Minnesotan advances to finals, wins soldier competition at Camp Ripley
CAMP RIPLEY--Staff Sgt. Daniel Sebo of Savage won in his category at the Best Warrior Competition and will advance to the finals in Virginia. Fourteen of the Army National Guard's most elite soldiers gathered at Camp Ripley Training Center July 1...
CAMP RIPLEY-Staff Sgt. Daniel Sebo of Savage won in his category at the Best Warrior Competition and will advance to the finals in Virginia.
Fourteen of the Army National Guard's most elite soldiers gathered at Camp Ripley Training Center July 17-20 to determine who would compete in the all-Army Best Warrior Competition later this year.
Each competitor was recognized for the events in which they came in on top, but only one non-commissioned officer and one enlisted man advanced to the all-Army Best Warrior Competition in Fort A.P. Hill, Va., in October: Sebo, of the Minnesota National Guard, and Sgt. Grant Reimers of the Nevada National Guard.
"It was a bit of a surprise," Sebo said in a news release. "(This) was one of the more challenging events I've ever done. I've competed in several Ironman (triathlons) in the past and, truthfully, training and competing in the Best Warrior Competition was right up there, if not above, when it comes to the stressors they place on us and the level of competition we're against."
"Be lethal," said Command Sgt. Maj. Christopher Kepner of the Army National Guard to the soldiers advancing in the competition, the release stated. "When you go to the all-Army competition, be hazardous, be destructive, be lethal."
Kepner explained to the crowd the definition of lethality and how it pertains to the mission of the military and to the competition.
Broken into seven regions throughout the U.S., the four-day competition tested the top non-commissioned officers and enlisted soldiers in their physical and mental endurance.
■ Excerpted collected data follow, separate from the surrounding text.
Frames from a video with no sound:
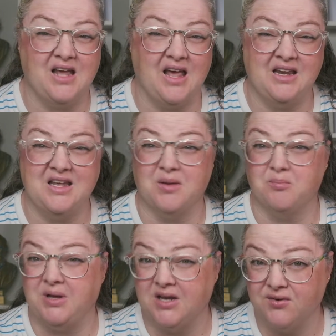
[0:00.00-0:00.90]
any
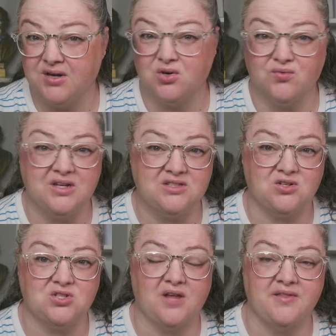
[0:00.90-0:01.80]
empirical
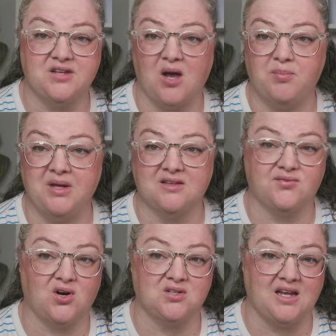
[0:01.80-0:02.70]
research on the topic as
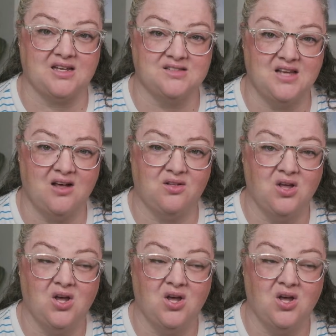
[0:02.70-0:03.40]
far as I can tell,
To make things more interesting, the competition organizers kept the events secret until the soldiers arrived at each event location.
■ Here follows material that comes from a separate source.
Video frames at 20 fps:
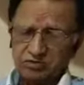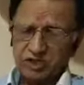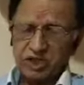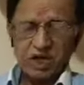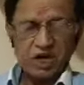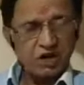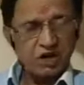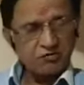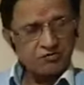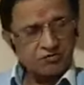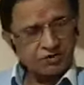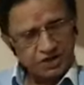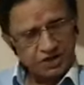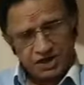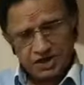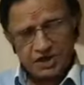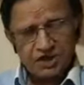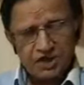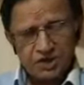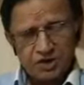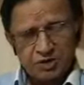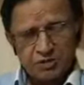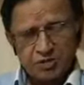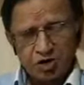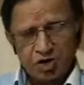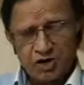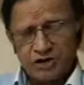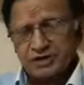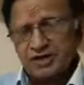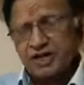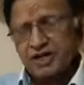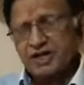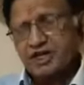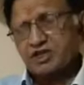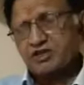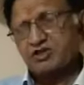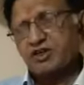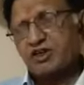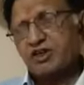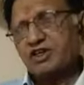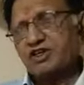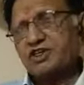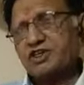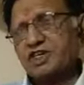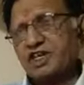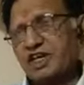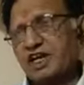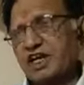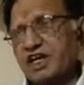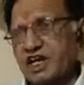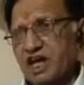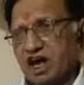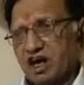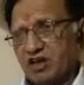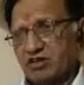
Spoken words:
If thing is brought, that is called realia.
Day One started immediately after the opening ceremony with an essay and written exam to test the soldiers' competencies on a variety of Army topics. Other events were scheduled but due to inclement weather, those events were pushed to the following day.
Day Two would test the soldiers' physical endurance. The day kicked off with an Army physical fitness test and a combat run of unknown distance, in full combat gear, and included a few interesting obstacles. The day continued with weapons ranges, a confidence course, a medical emergency simulation and basic warrior tasks and battle drills.
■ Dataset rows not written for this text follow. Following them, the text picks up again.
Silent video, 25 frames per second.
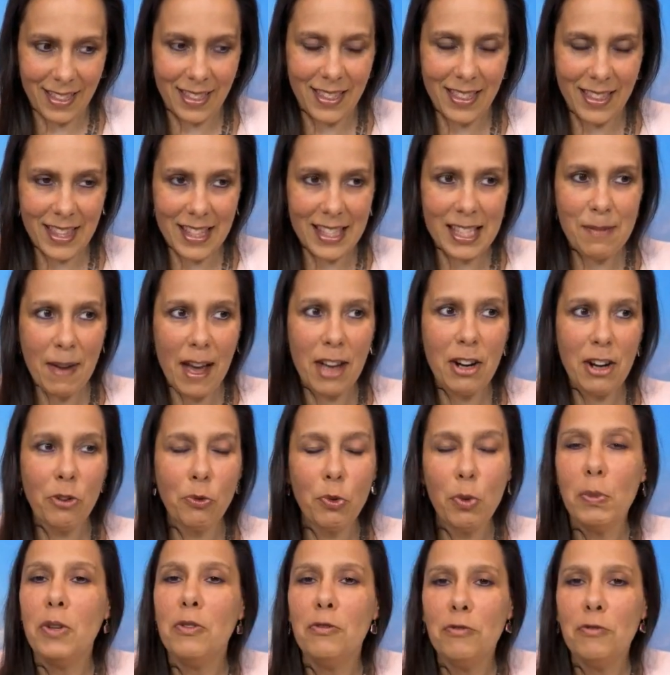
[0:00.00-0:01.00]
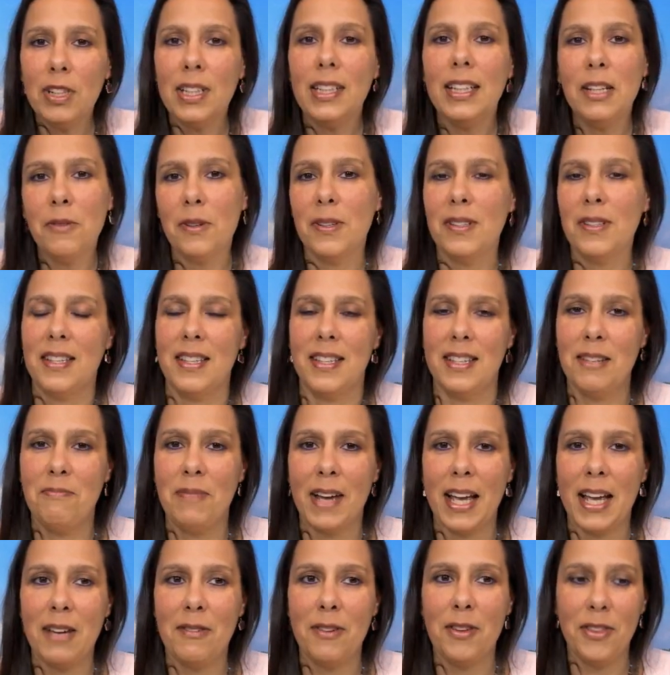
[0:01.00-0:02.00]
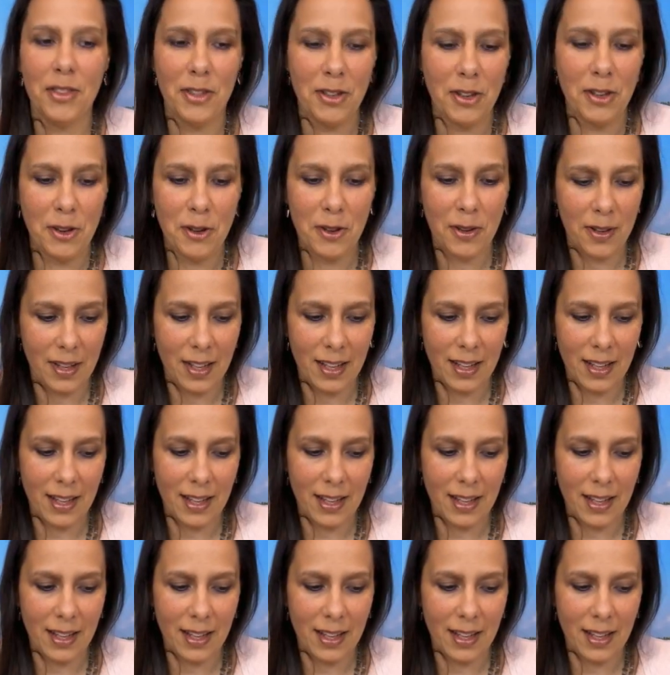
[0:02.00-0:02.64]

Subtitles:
This man or woman really wants to be with you.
Day Three included land navigation and crew-served weapons ranges. They were also tested on reaction to media on the battlefield and calling in and adjusting artillery fire.
Day Four started with a 13-mile ruck march at Itasca State Park with a public reception at the Mississippi River headwaters. The competition returned to Camp Ripley, where each competitor stood before a number of command sergeants major for the soldier and non-commissioned officer boards, the final graded event. The day wrapped up with the awards ceremony.
"The camaraderie we had and the connections we built with just the caliber of NCOs (non-commissioned officers) and soldiers that were competing are going to be relationships and friendships that I'm planning on maintaining," Sebo said in the release.
As for the next competition?
"I feel I'm as well prepared as I can be," Sebo said, "but I'm not going to stop studying or training."